Dans cette ville, utopique dans les circonstances, la vie se joue sous cloche, et en alternance. Les citoyens, dont tous les besoins sont comblés par le système, y vivent en liberté un mois sur deux. L’autre mois se passe en prison, dans une incarcération plutôt agréable, nécessaire pour entretenir un équilibre social que rien ne semble pouvoir ébranler.
Le projet a son slogan : « Condamnés + Résilience = Concilience. Un séjour en prison aujourd’hui, c’est notre avenir garanti. » Les jours de permutation rendent Charmaine heureuse. « Quand il ne pleut pas, les rues fourmillent de gens qui se sourient, se saluent, certains à pied, d’autres sur leur scooter avec leur code de couleurs [distinguant les citoyens libres de ceux qui vont en prison] […] Tout le monde paraît très heureux : quand on a deux vies, il y a toujours la perspective d’autre chose. C’est comme être en vacances tous les mois. » Mais l’idéal a ses parts d’ombre, celles qui se cachent parfois derrière les bons sentiments pour mieux construire ces mondes dystopiques que sait si bien arpenter Margaret Atwood.

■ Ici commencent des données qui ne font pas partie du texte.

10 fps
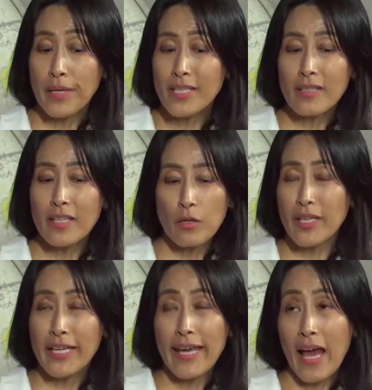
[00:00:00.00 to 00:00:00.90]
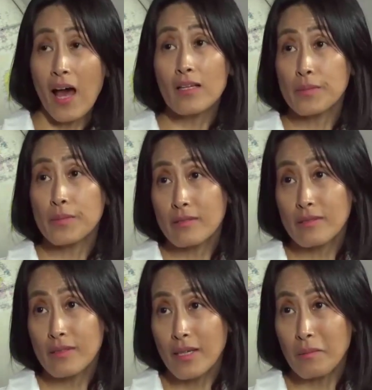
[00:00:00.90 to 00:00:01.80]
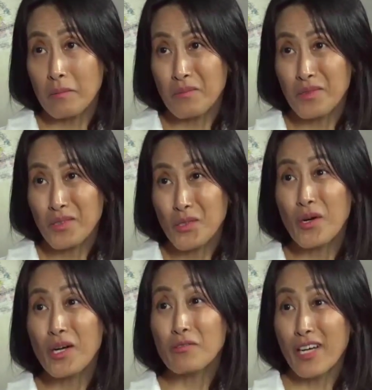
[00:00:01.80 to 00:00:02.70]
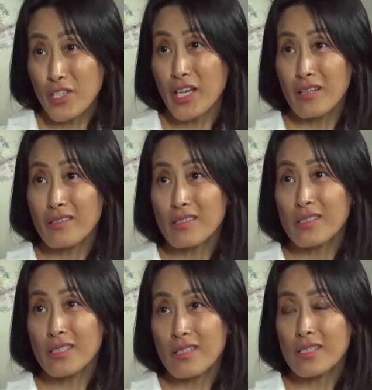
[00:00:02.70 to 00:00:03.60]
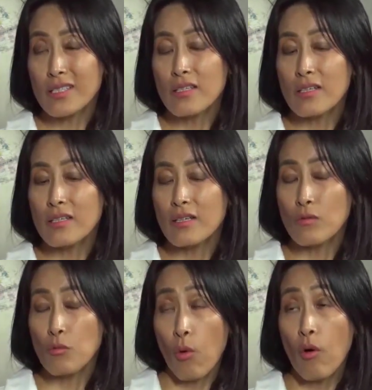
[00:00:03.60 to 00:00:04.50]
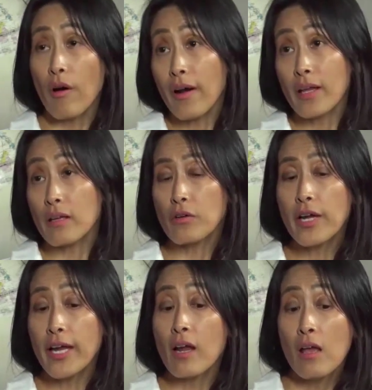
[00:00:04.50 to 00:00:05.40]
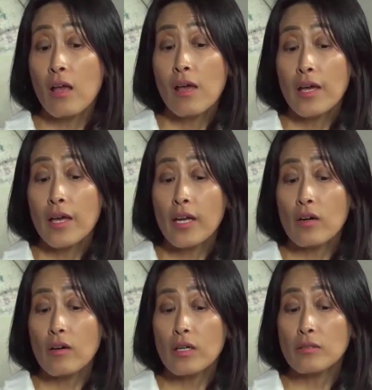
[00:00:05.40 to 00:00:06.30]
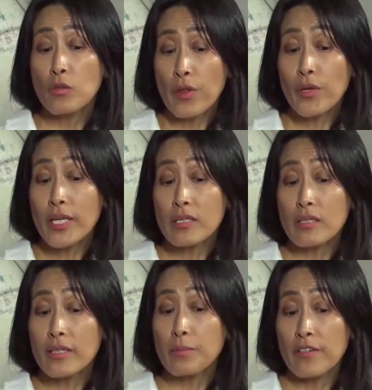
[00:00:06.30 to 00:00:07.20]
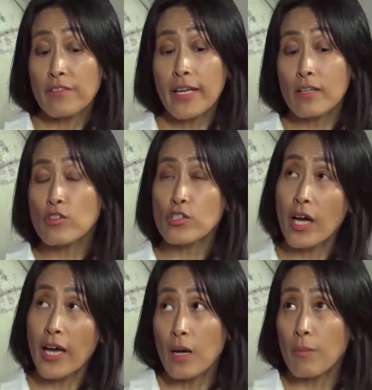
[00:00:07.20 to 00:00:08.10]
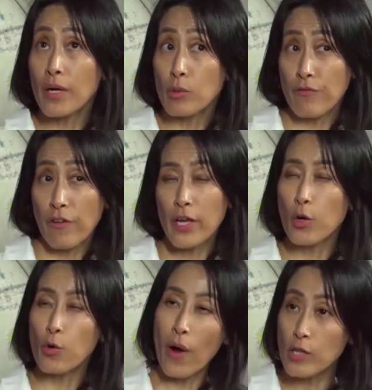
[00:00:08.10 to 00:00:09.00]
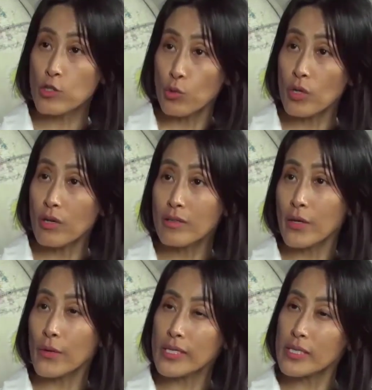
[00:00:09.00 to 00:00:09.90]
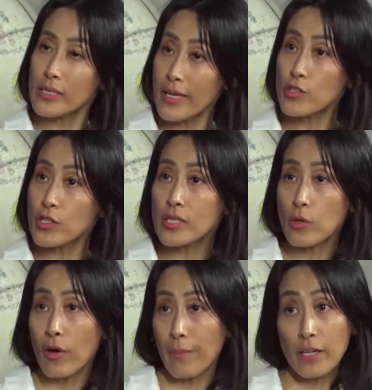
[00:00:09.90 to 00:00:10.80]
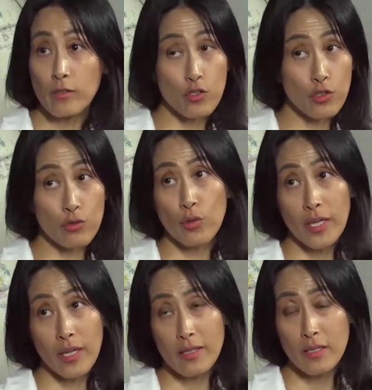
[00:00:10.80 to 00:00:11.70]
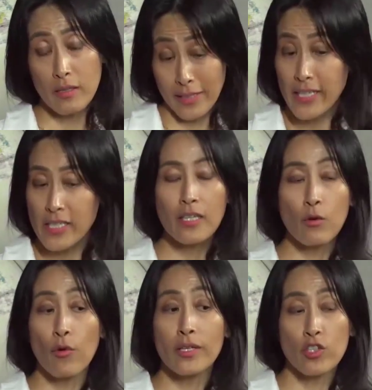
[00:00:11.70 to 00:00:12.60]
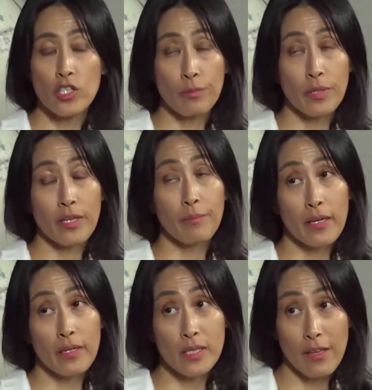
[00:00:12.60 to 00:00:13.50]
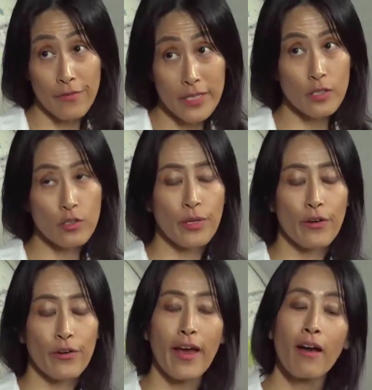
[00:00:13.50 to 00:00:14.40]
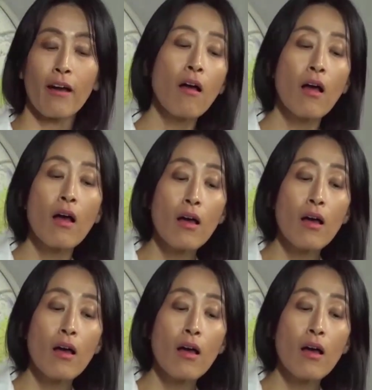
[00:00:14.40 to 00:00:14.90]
basically really galloped um, toward Russia since the war in Ukraine. You know, uh, North Korea started pivoting to China, but it was very gradual, you know, in stages, going back to June 2019 when Xi Jinping made a state visit to Pyongyang.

La mécanique narrative est redoutable. Elle tient aussi, une fois de plus, du travail d’orfèvre, cet art de la minutie et de la précision qui donne un mouvement tout en élégance et en aisance à ce drame humain — puisque c’est bien de cela qu’il est question ici — et dont l’ensemble est révélé par la finesse des pièces qui le composent. L’aveuglement mû par le désespoir y côtoie l’asservissement sournois, l’abandon dans le matérialisme et le confort facile, la violence complice — qui justifie le titre du bouquin — auxquels viennent s’accrocher une histoire d’adultère, des robots sexuels, du poulet, des choux de Bruxelles et des sosies d’Elvis Presley et de Marilyn Monroe.

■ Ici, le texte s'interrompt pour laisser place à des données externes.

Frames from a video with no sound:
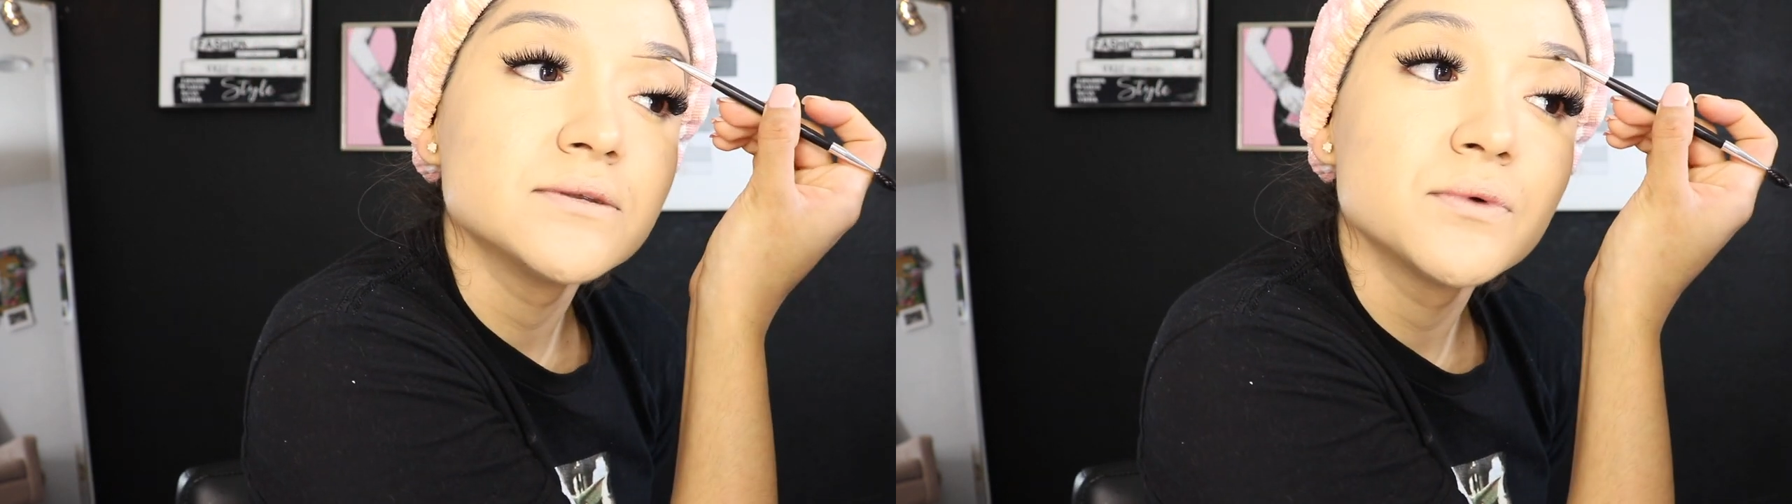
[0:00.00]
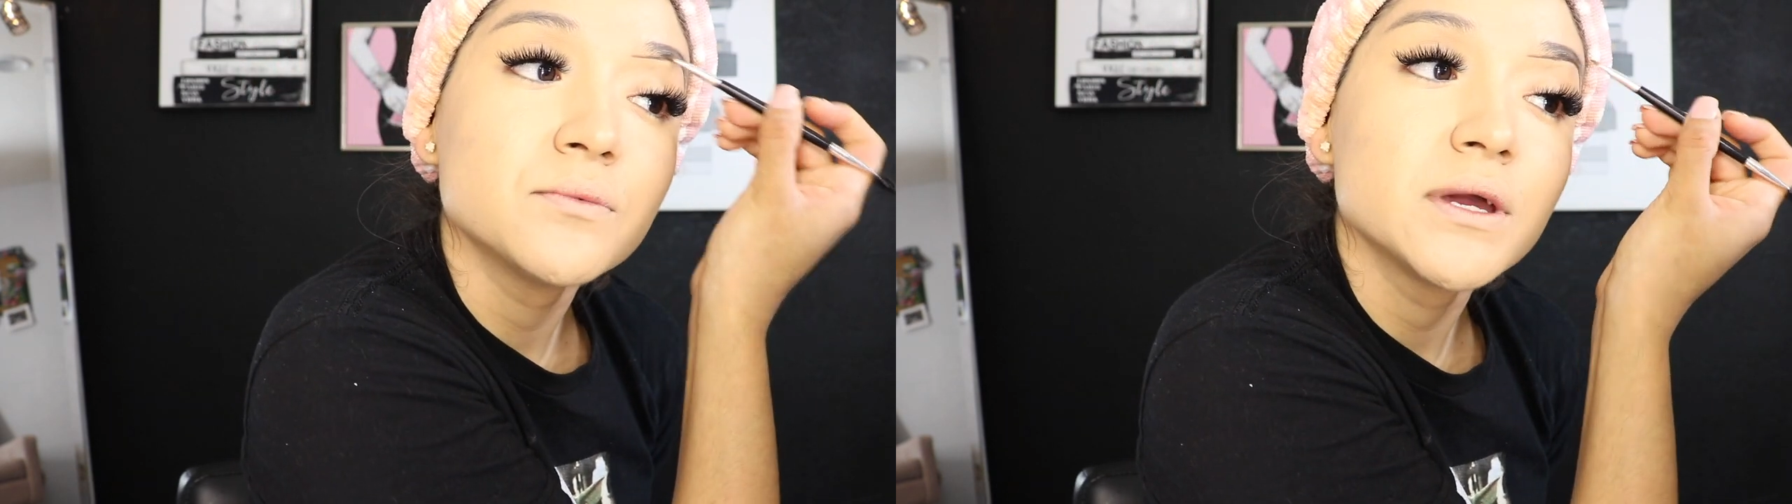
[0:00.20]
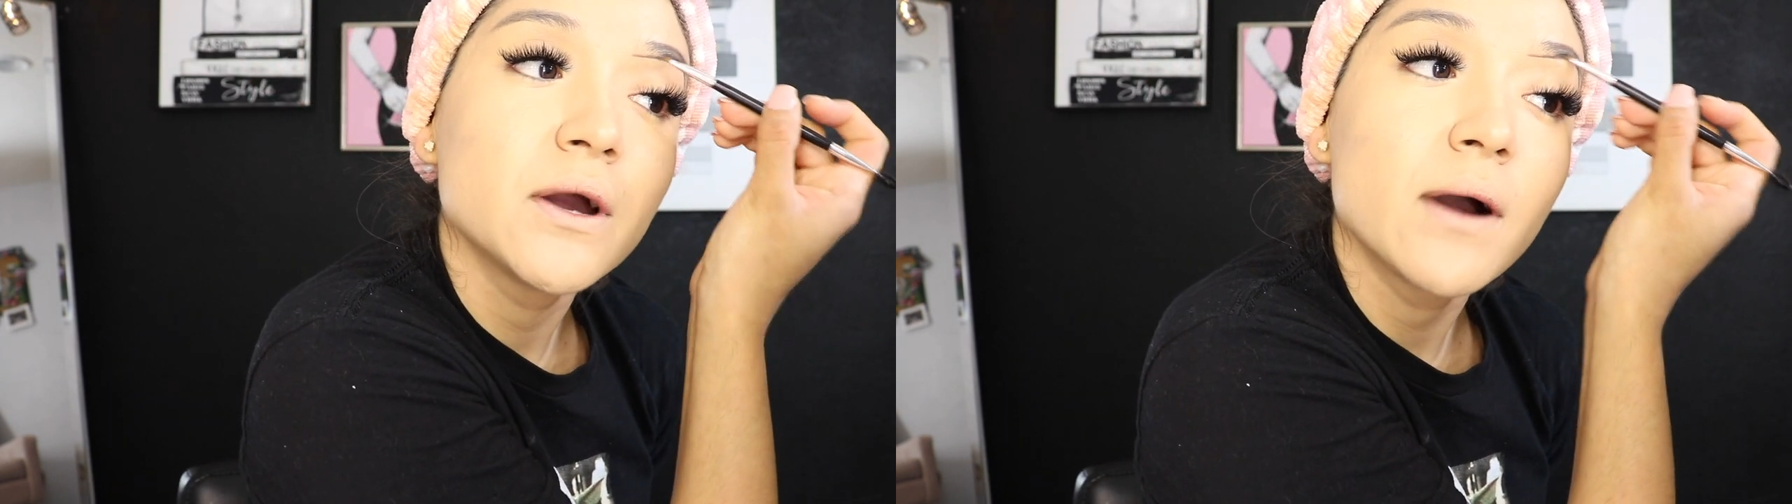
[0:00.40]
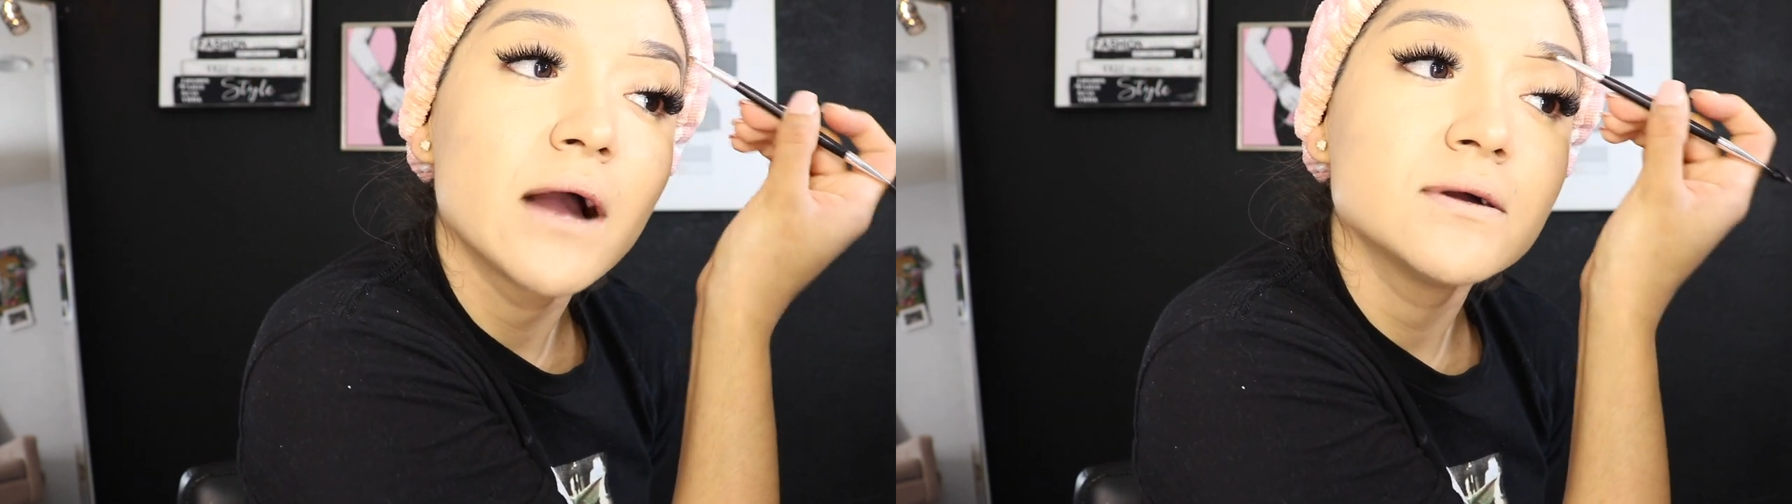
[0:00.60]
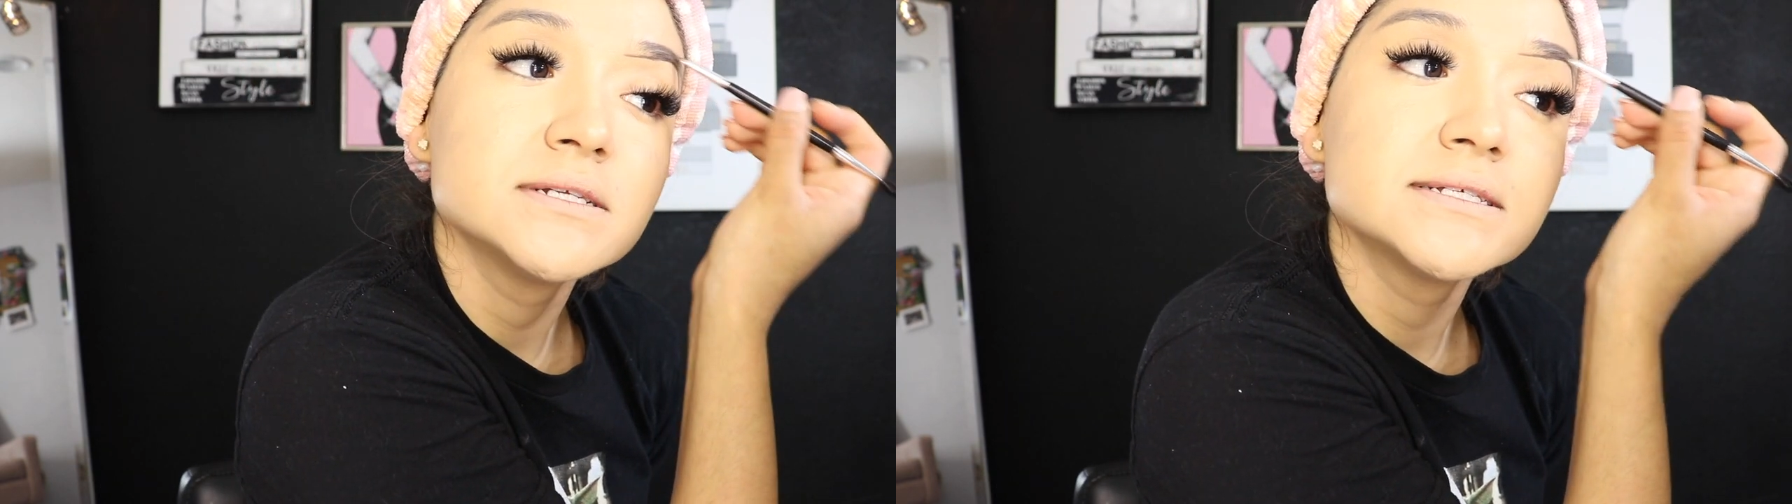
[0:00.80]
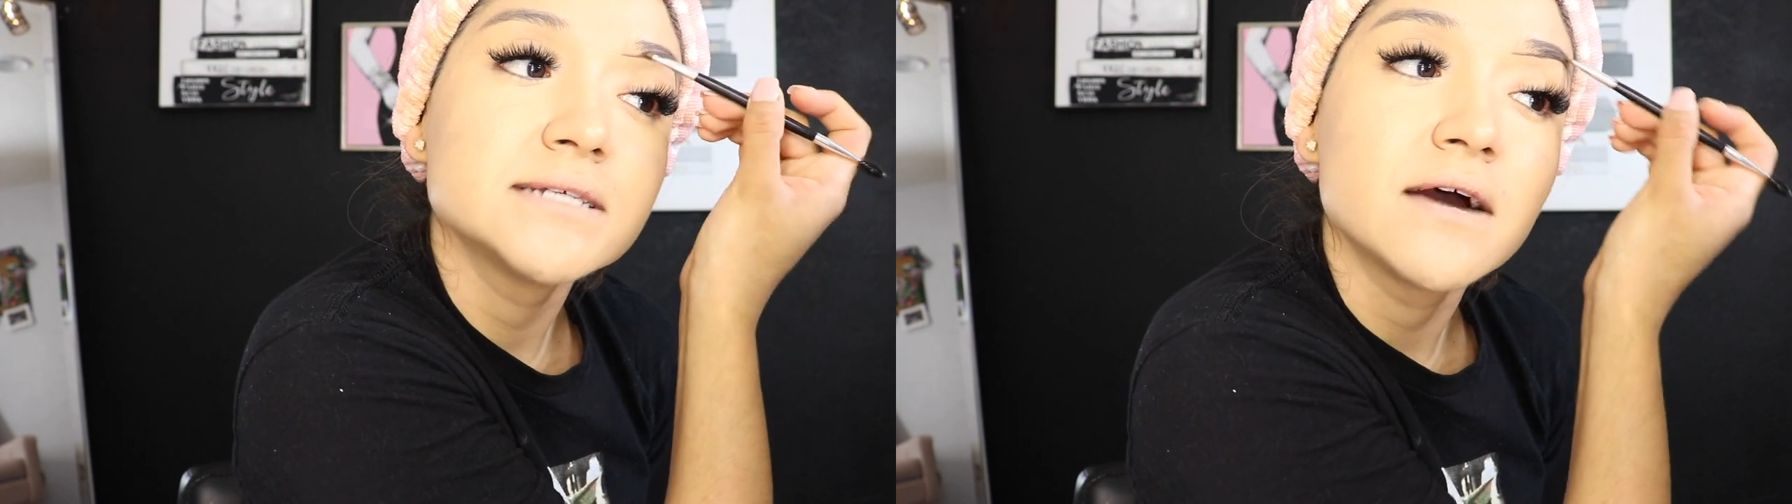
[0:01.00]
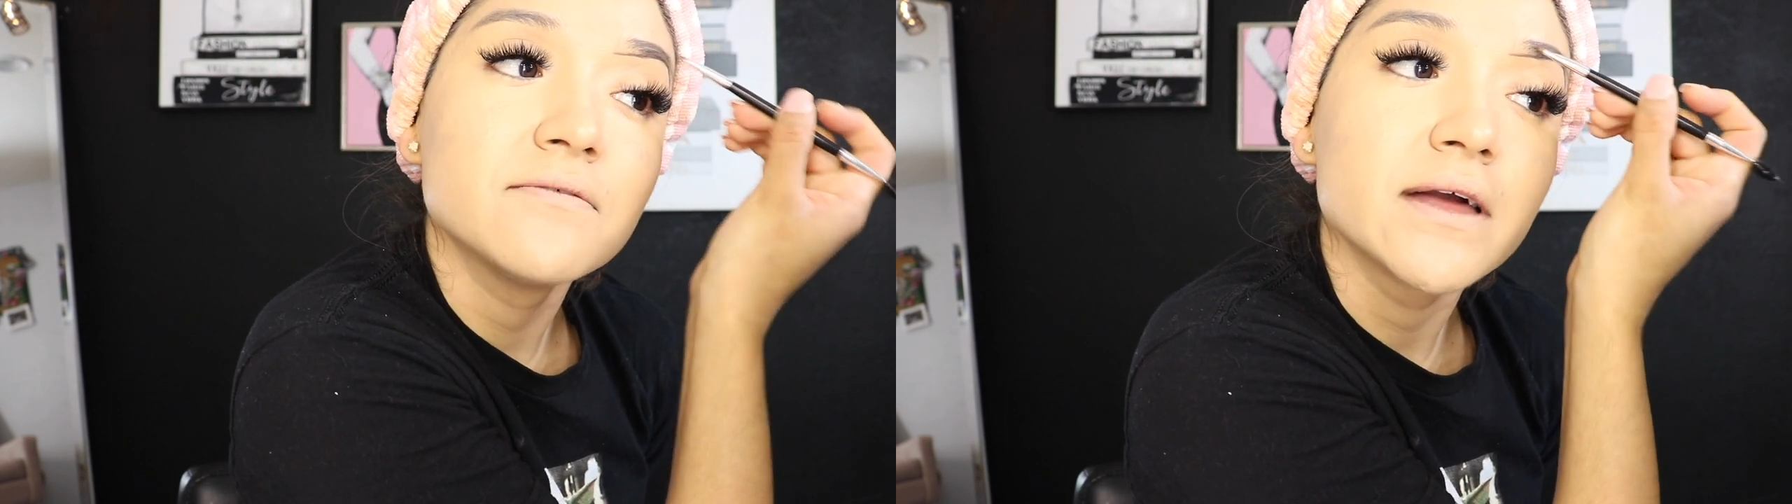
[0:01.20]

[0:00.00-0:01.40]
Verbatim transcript: and when we go out and stuff,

Oui, Margaret Atwood a cet âge cruel qui donne à ses dédicaces des allures d’hommages à des proches qui ont quitté le monde des vivants, mais elle ne laisse certainement pas le spleen et la nostalgie imbiber son récit lucide et terriblement ancré dans son présent. La surveillance passive des masses, la collectivisation des moyens de production, le culte du partage et de l’hypersécurité — des enjeux criants d’actualité — font résonner, dans cette fiction dérangeante, cette critique audible par encore trop peu de gens sur le conformisme imposé par la technologie et sur la protection des âmes perdues par le « solutionnisme », qui sournoisement donnent ce carburant insoupçonné aux nouveaux régimes totalitaires et à des sociétés dont les objectifs louables finissent par devenir néfastes et toxiques pour ceux et celles qui y répondent un peu trop positivement.
C’est le coeur qui lâche en dernier est donc, dans le ici-maintenant, un acte littéraire fort, nécessaire, remarqué quand il est sorti en 2015 dans les univers anglophones et qui, malgré quelques grincements linguistiques d’une traduction en français forgée d’un peu trop loin, ne perd rien de sa sagesse et de son acuité, deux ans plus tard, quant aux nombreuses dérives du moment. Ce qui en fait une fiction paradoxale : lumineuse par ce qu’elle nous raconte mais finalement bien sombre par ce qu’elle raconte de nous.